▶ WORK INSTRUCTION: Please print exactly the lines from the one containing "[18:13.73-18:14.13]" through the last line of the records, and only those. Leave out any pictures.

▶ DATA FOR REVIEW:
[Start of Attachment]
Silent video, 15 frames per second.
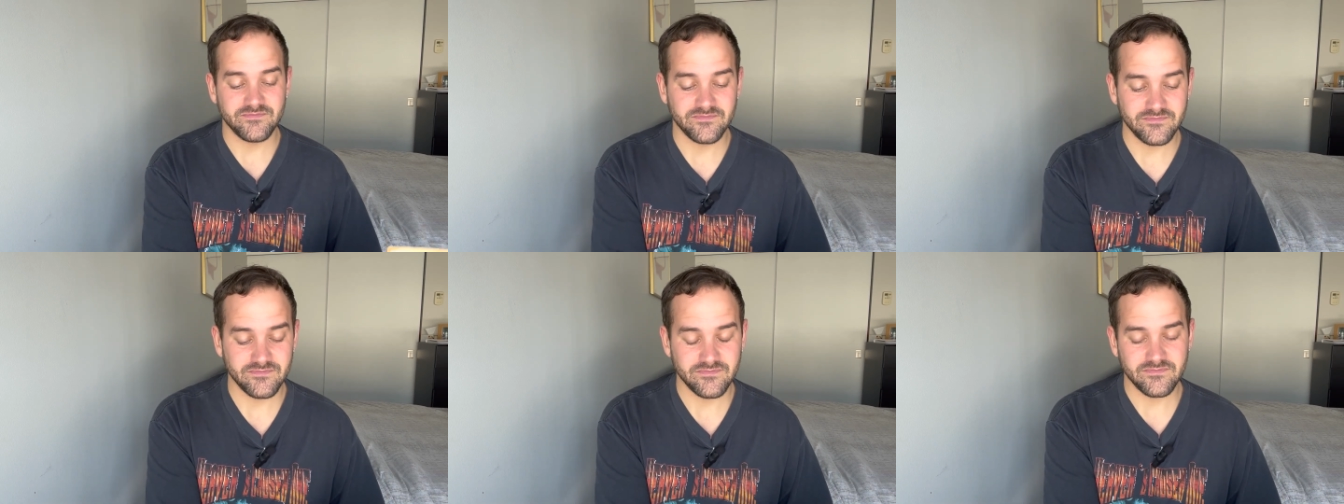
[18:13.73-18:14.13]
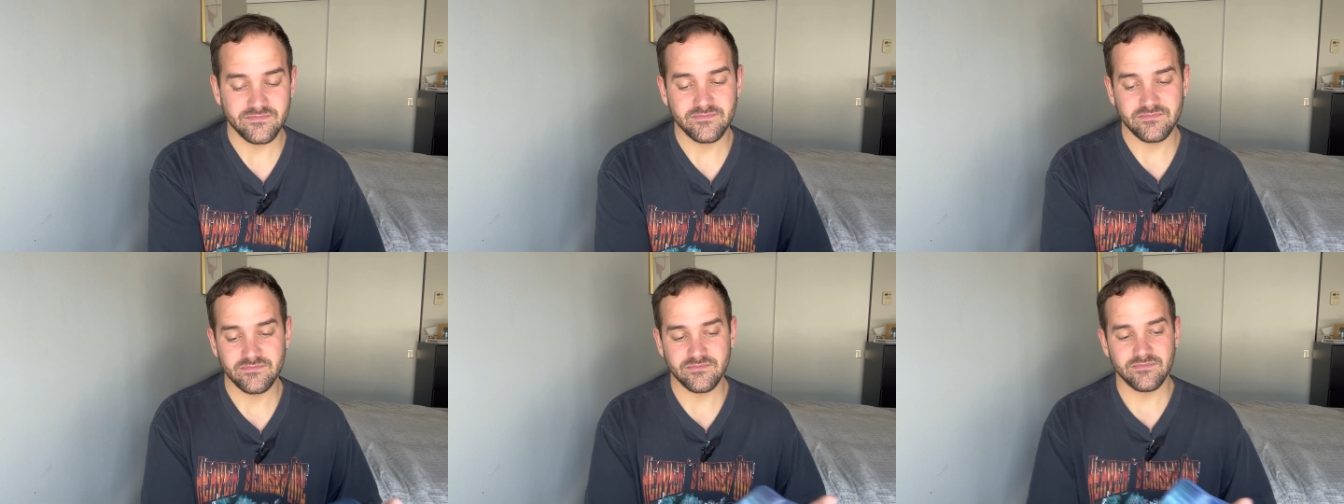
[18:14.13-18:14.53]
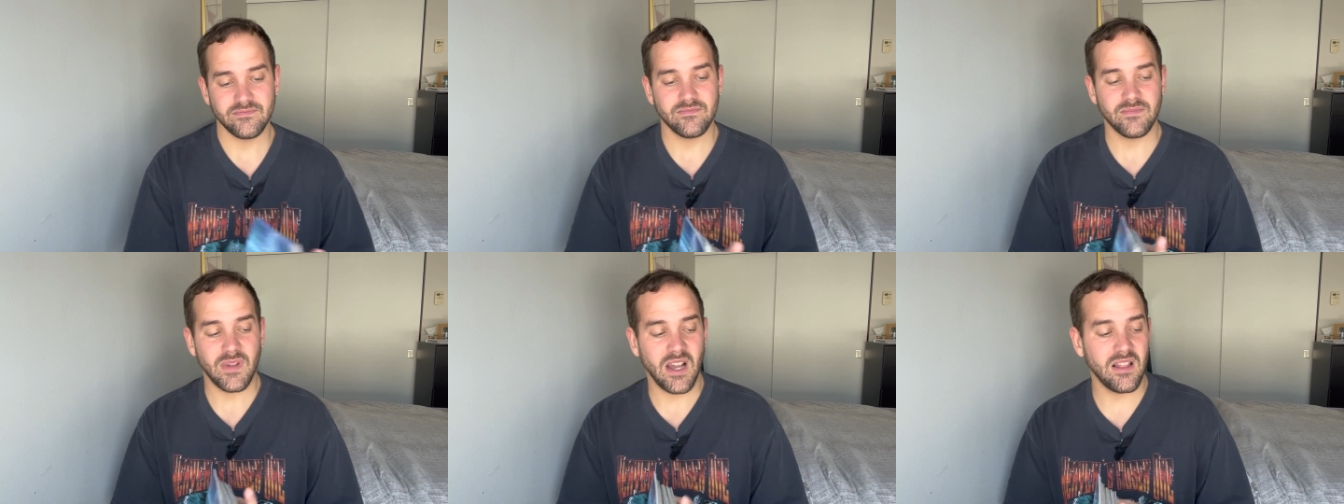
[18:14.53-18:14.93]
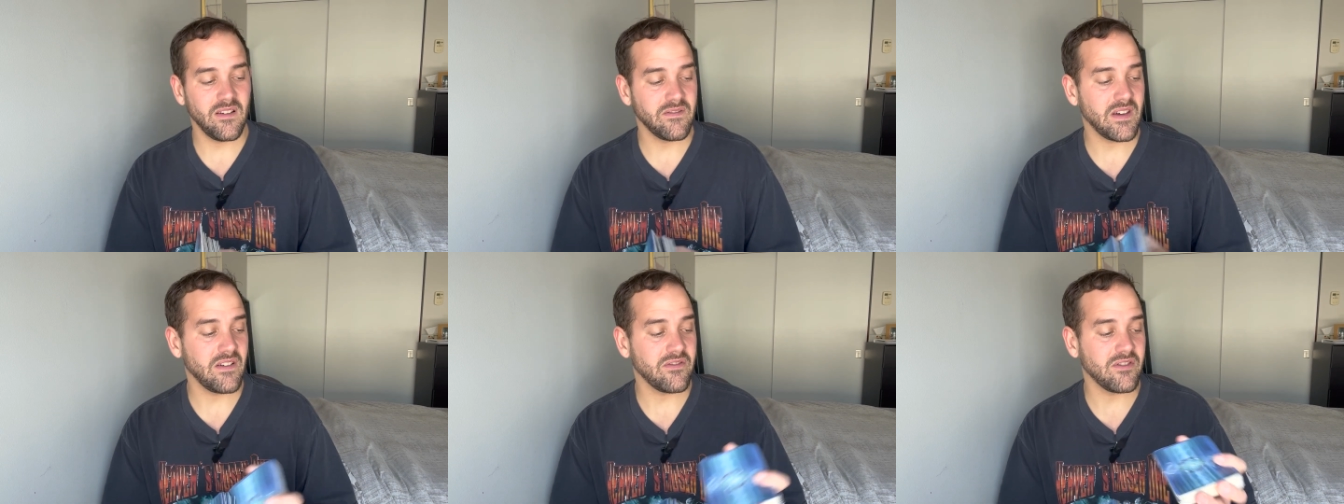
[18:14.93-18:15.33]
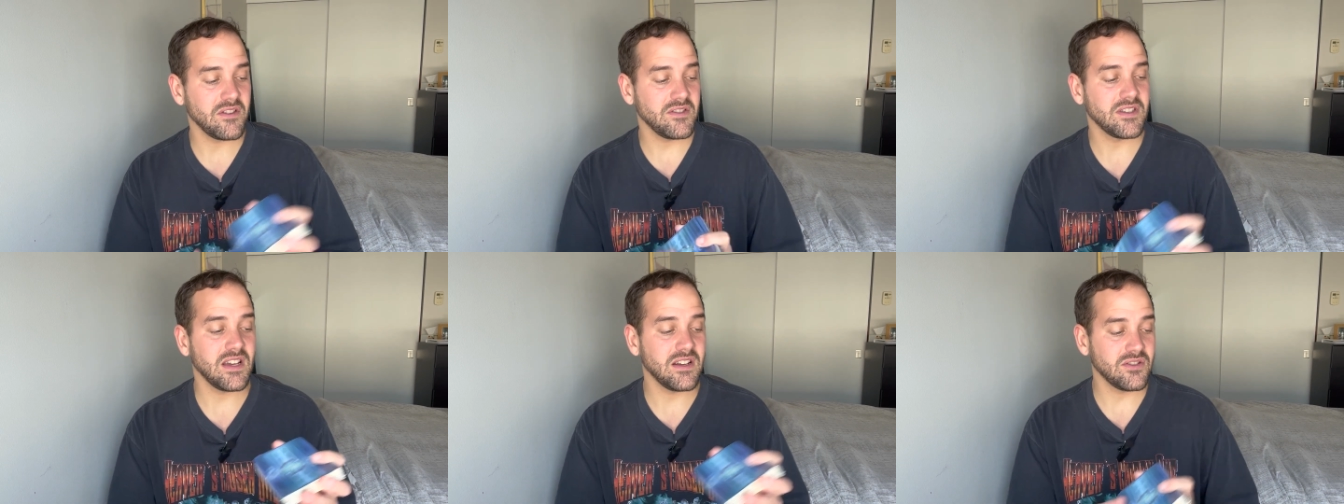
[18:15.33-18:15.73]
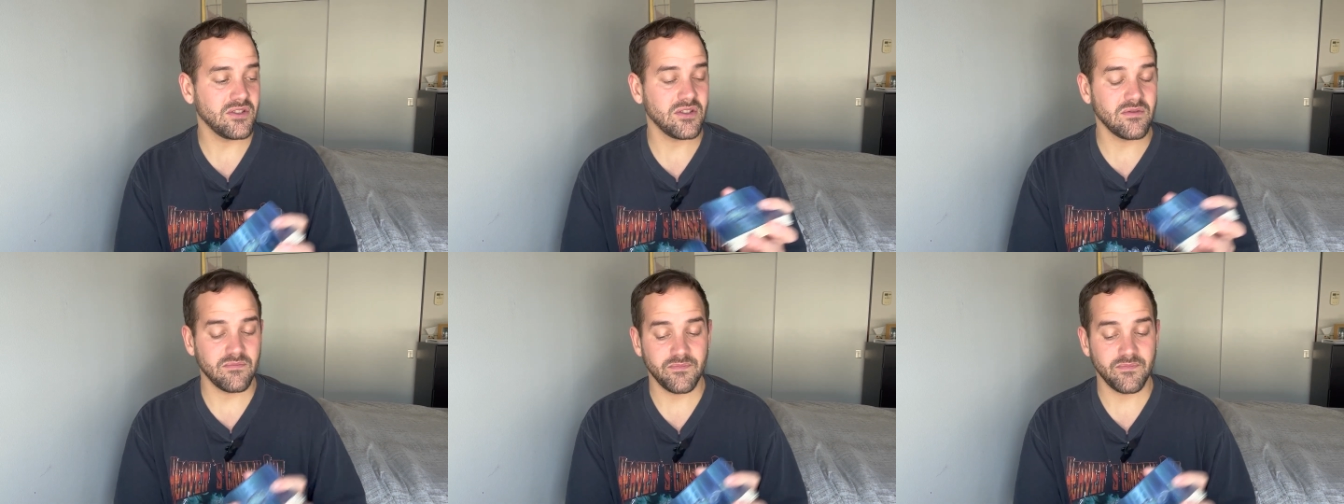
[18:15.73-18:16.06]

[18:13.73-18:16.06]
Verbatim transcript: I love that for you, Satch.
[End of Attachment]
▶ TASK OUTPUT:
[18:13.73-18:14.13]
[18:14.13-18:14.53]
[18:14.53-18:14.93]
[18:14.93-18:15.33]
[18:15.33-18:15.73]
[18:15.73-18:16.06]

[18:13.73-18:16.06]
Verbatim transcript: I love that for you, Satch.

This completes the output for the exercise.